> [ASSIGNED TASK] Retype the range from the line holding "[4:02.64-4:02.84]" to the last line of the listing, inclusive, exactly as it appears and with nothing else.
————
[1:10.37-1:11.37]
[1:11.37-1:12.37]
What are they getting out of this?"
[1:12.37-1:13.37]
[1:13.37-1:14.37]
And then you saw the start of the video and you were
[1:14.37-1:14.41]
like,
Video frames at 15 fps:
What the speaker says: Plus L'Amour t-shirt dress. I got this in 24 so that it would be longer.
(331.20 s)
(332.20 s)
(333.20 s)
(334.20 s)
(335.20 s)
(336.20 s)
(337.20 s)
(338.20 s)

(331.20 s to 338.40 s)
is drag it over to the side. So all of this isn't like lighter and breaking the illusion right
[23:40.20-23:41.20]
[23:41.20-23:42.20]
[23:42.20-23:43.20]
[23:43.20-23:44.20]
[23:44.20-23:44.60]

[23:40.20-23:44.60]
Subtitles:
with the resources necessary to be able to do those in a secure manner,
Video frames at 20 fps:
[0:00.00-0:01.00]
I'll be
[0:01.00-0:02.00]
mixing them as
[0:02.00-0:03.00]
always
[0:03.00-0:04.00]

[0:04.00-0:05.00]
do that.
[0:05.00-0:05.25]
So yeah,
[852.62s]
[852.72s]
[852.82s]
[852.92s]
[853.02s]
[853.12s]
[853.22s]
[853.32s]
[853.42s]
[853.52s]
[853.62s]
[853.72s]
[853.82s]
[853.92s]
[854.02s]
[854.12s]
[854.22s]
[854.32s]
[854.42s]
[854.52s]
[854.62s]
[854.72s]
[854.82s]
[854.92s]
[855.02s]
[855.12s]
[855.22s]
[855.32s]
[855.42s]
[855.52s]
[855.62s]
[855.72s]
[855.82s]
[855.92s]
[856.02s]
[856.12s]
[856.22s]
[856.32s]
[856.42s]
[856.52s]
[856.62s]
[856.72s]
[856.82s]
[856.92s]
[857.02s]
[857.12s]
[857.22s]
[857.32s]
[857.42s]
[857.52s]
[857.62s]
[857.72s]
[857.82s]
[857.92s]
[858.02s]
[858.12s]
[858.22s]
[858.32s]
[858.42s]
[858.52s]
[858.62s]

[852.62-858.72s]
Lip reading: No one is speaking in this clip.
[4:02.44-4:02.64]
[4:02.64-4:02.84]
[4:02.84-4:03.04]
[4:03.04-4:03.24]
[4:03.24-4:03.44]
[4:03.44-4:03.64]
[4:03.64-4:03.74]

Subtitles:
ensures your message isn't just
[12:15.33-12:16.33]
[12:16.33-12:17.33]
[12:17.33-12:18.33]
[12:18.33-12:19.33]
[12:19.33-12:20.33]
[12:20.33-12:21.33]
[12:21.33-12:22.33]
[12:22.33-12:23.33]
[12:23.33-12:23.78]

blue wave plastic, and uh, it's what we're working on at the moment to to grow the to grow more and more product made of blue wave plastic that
————
> [EXERCISE RESPONSE]
[4:02.64-4:02.84]
[4:02.84-4:03.04]
[4:03.04-4:03.24]
[4:03.24-4:03.44]
[4:03.44-4:03.64]
[4:03.64-4:03.74]

Subtitles:
ensures your message isn't just
[12:15.33-12:16.33]
[12:16.33-12:17.33]
[12:17.33-12:18.33]
[12:18.33-12:19.33]
[12:19.33-12:20.33]
[12:20.33-12:21.33]
[12:21.33-12:22.33]
[12:22.33-12:23.33]
[12:23.33-12:23.78]

blue wave plastic, and uh, it's what we're working on at the moment to to grow the to grow more and more product made of blue wave plastic that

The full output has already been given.